LOS- this is the deluxe model of the jointer woodcraft had on sale for 499. 
The main diff is:
54" table vs 45-3/4", 6000RPM vs 4800, and 3-5/8" more fence height, and $

Bought mine from Amazon=free shipping

Make sawdust…


----------



## lanwater (May 14, 2010)

Thanks CryptKeeper!

I am still debating between this model, the delta 6" and the Grizzly.
Your review definitly helps me

Thanks!


----------



## a1Jim (Aug 9, 2008)

Congrats on your new toy. Lanwater if you budget will allow get a spiral head jointer I have a grizzly and it's great


----------



## CryptKeeper (Apr 28, 2010)

I thought this PM I sent may be useful for others:

Lanwater,
After a lot of research I don't think you would be disappointed in any of the brands you listed.
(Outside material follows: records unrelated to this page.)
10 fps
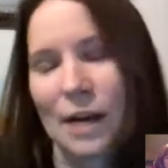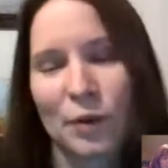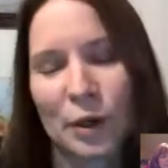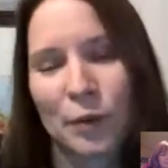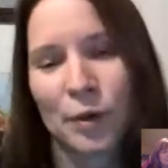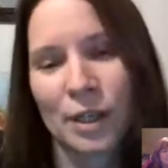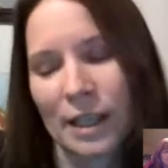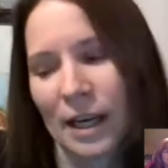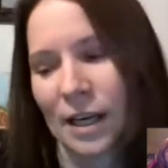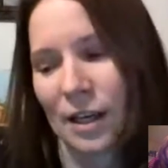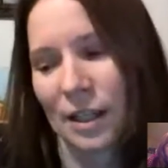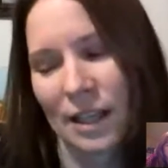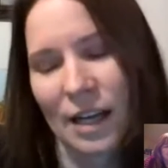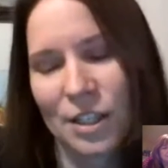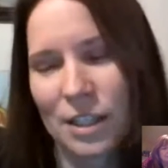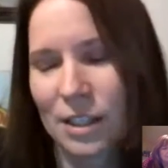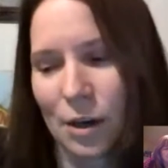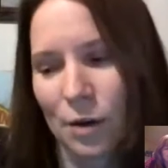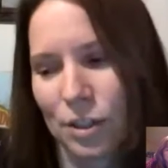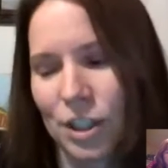oh, does it have a real world
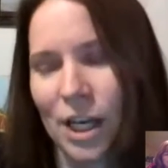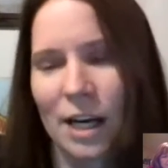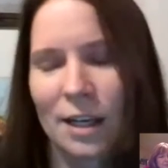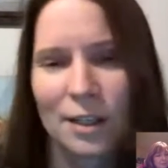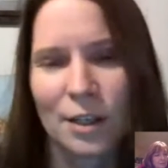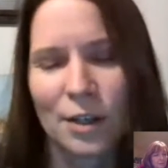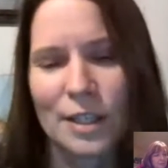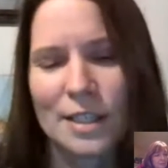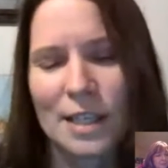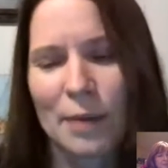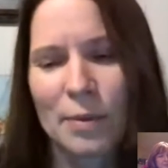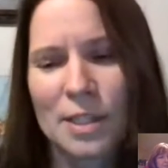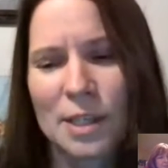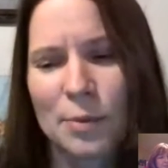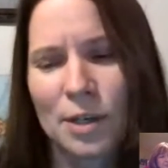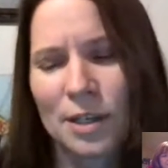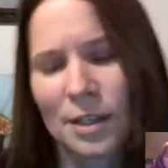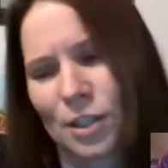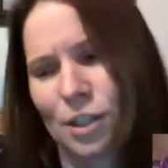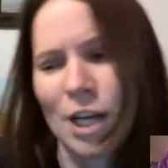connection? Oh, check. Are they Skyping
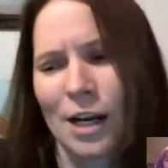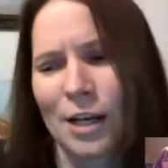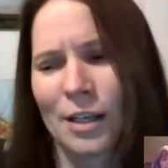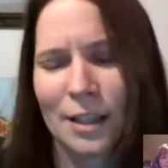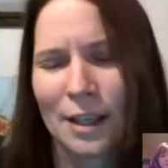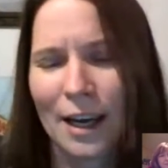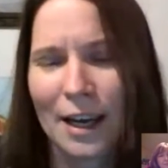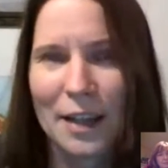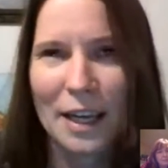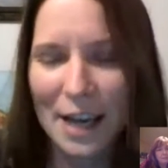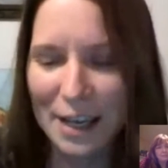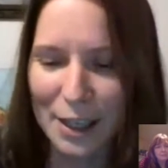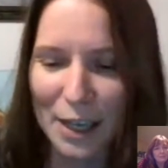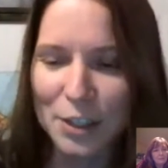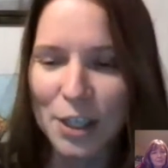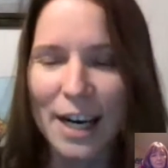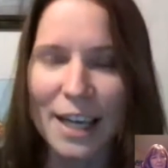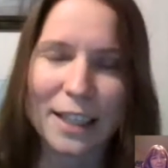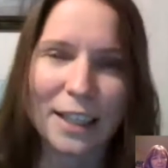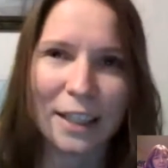someone? Check. And they kind of like
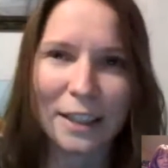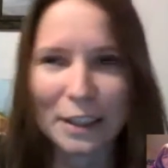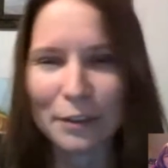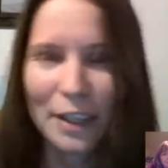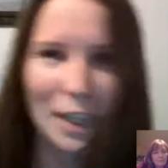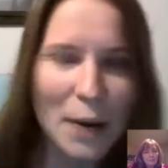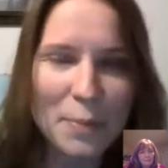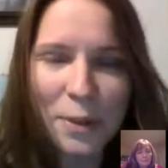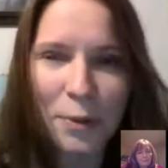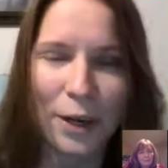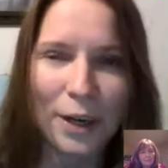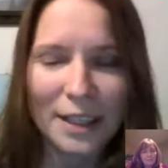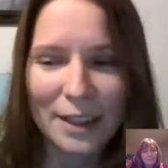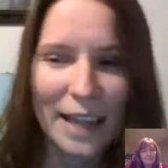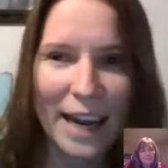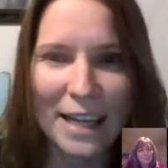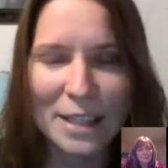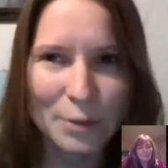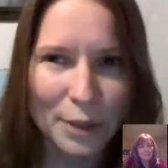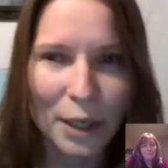try and divvy it up to where it
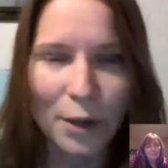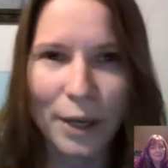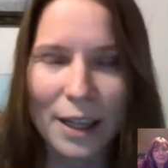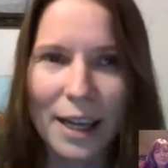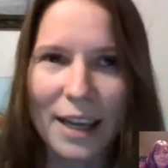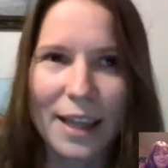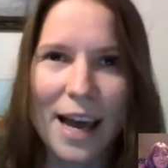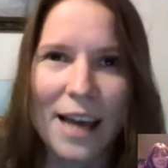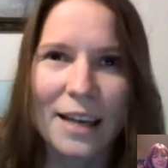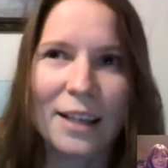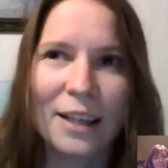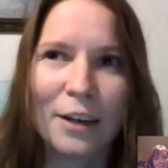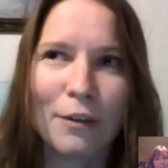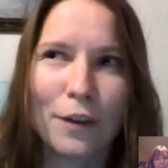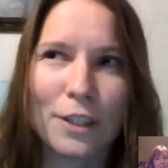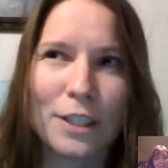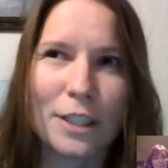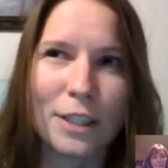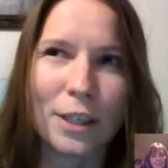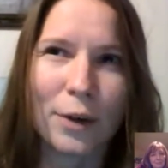lands really quick like that versus
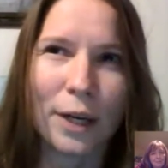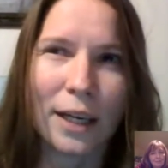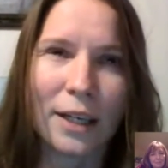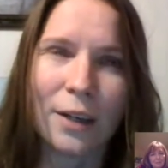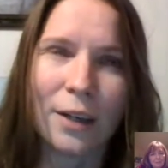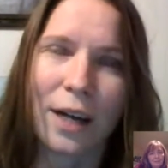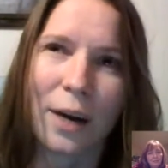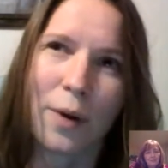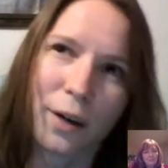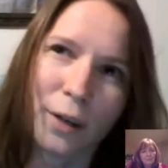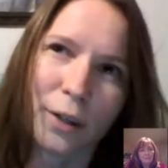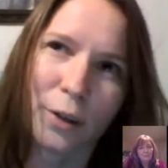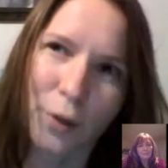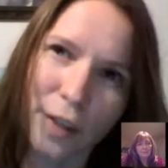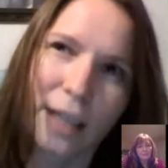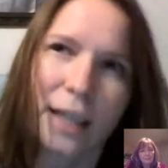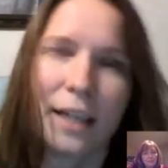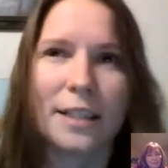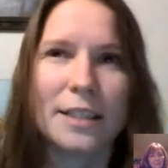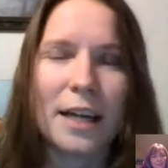going, okay, what critical thinking is
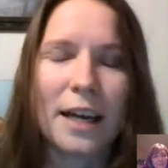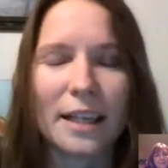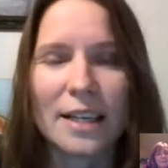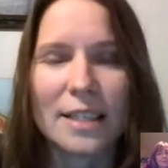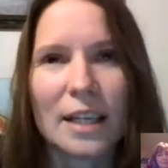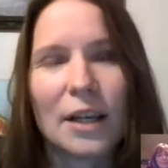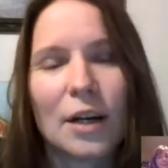there? I just think it could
However, depending on what you will be jointing I would definitely look at the bed length. I have run a few boards on the Delta 6" and if you have anything longer than about 4 ft you run the risk of sniping the end. The bed length on the Jet 6" long bed is 56" vs. Delta's 46". In my market the Jet was about $100 more than the Delta and I thought it was worth the extra money.

As for Grizzly, I really can't say I couldn't find anyone locally that carried them. Ordering online I had to consider that accepting these large items without a loading dock would be difficult. So, I opt to order from the my local Rockler dealer - if they can get it on my truck I can unload it.

Best of luck,


----------



## lanwater (May 14, 2010)

Thank you so much.

I am pretty sure the long bed will come handy although I am still doing a lot of learning.
I had even considered the 8" jointer but decided for 6";I have everything on casters and I have to roll everything back against the wall every weekend.

My initial choice was the grizzly G0452Z with the spiral head. Although I read many many good reviews about the grizzly, one of my classmate got a lousy grizzly. He had some problems with the bed alignment.

I can definitely acommodate the Jet.

Thank you!


----------



## WoodNuts (Apr 30, 2010)

Correction to earlier post, it is 56" table length.


----------